Ultimately, Labour took 36.9% of the party vote. Deborah Russell, Greg O’Connor and Duncan Webb all took their seats. Twenty-one of Labour’s 46 MPs are women – or 46%. There’s still a lot of work to be done.
Back in November I posted about getting more women into Parliament – particularly, through the Labour Party’s list process.
Now there have been a few key candidate selections which shift the math a little.
Here’s where we were in November:
- Labour holds 27 electorates and has 5 list MPs (Little, Ardern, Parker, Cosgrove, Moroney).
- 12 of the 32 Labour MPs are women – 37.5%
Since then a few key events have taken place:
- The Mt Roskill byelection doesn’t change the balance
- Women’s representation in electorate seats took a blow with Annette King stepping down and Paul Eagle being selected unopposed in Rongotai – this should be cancelled out with Jacinda Ardern taking Mt Albert on 25 February
- Deborah Russell was selected to run in New Lynn following David Cunliffe’s retirement
- Greg O’Connor has got the nod in Ōhāriu. This should absolutely be winnable given his public profile, Dunne and Hudson splitting the right vote, and building on Ginny Andersen’s hard work to get the majority down to 700.
My assumptions remain static for the sake of easier math, but feel free to leave your own variations in the comments! So: let’s assume Labour shouldn’t lose any currently-held seats (and I will flag here that there’s a lot of rumour and discussion going on about the Māori seats, but that’s well outside my political expertise).
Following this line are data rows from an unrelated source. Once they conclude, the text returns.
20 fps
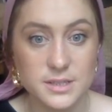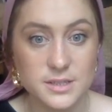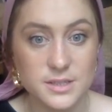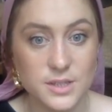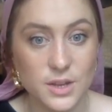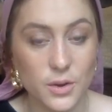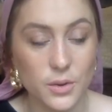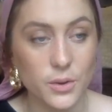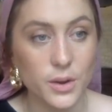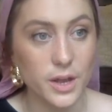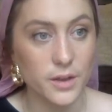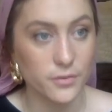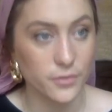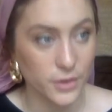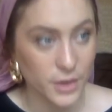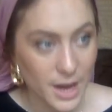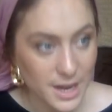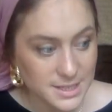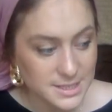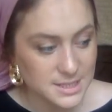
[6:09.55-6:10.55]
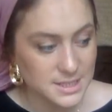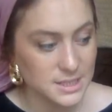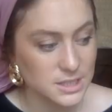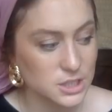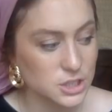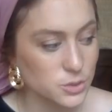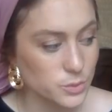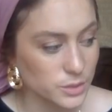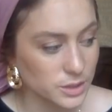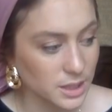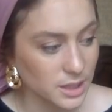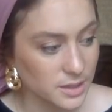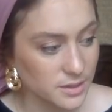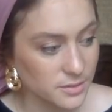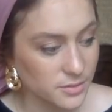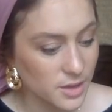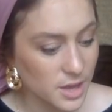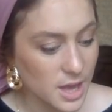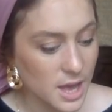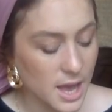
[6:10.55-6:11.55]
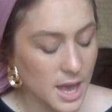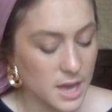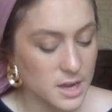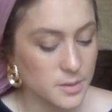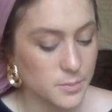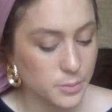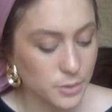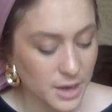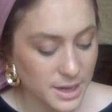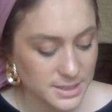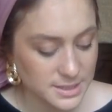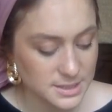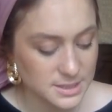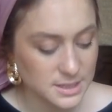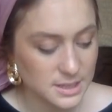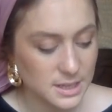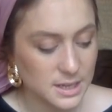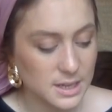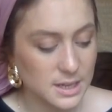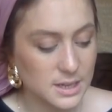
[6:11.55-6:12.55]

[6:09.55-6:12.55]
So if for Esti, she would live an oppressed,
Some good hard campaigning should deliver Duncan Webb in Christchurch Central, too.
So on electorates, post-2017, we end up at:
- 29 electorates, 12 of which are held by women, plus the top list position going to Andrew Little – that’s 40%
- At this point, at a minimum, Labour has to win 30% of the party vote to bring in six more list MPs, literally all of whom have to be women, to get a 50:50 split.
However, add in Willie Jackson “in the single digits” with Trevor Mallard and David Parker ahead of him and Labour will require 35% of the party vote, with every single other list MP – 9 in all – being women, to achieve parity.
That’s, fair to say, a pretty substantial bump on Labour’s recent party vote results, and it’s hard luck for any other Labour dudes, if the moderation committee is genuinely dedicated to parity.
So even with an unwavering commitment to putting the talented, well-connected, dedicated women you hear about like Willow-Jean Prime, Liz Craig, Priyanca Radhakrishnan, Janette Walker, or Jo Luxton high on the list, the math doesn’t look great. And that’s a real pity.
The easy excuse is “oh, but not enough women stood for selection in safe seats” and its nonchalant cousin, “oh but too many safe seats were held by men, what can you do?”
But those are cop-outs. The fact is, you can’t just magic equal representation out of thin air. And no one expects you to. Overcoming ancient, ingrained systemic discrimination demands action and will and planning, not a last-minute panicked search down the back of the sofa cushions looking for spare sheilas. As I said in my previous post:
We don’t set gender equity goals because women need help. We set them because our institutions need help, to step out of the past and be fit for the future. It’s nothing to be frightened of. It makes us stronger, not weaker, when we acknowledge the problems of the past and take action to rebalance the scales.
Doing the right thing isn’t easy. But that’s not the point, is it? You do it because it’s the right thing to do. And maybe in 2017, it’s simply mathematically impossible for Labour to reach gender parity. The question is whether the party will take a lesson from this, and get a lot better at promoting women, and people from other marginalized groups, and truly representing the diversity of New Zealand. That’s how the left wins, after all. The alternative is, well, a little bleak.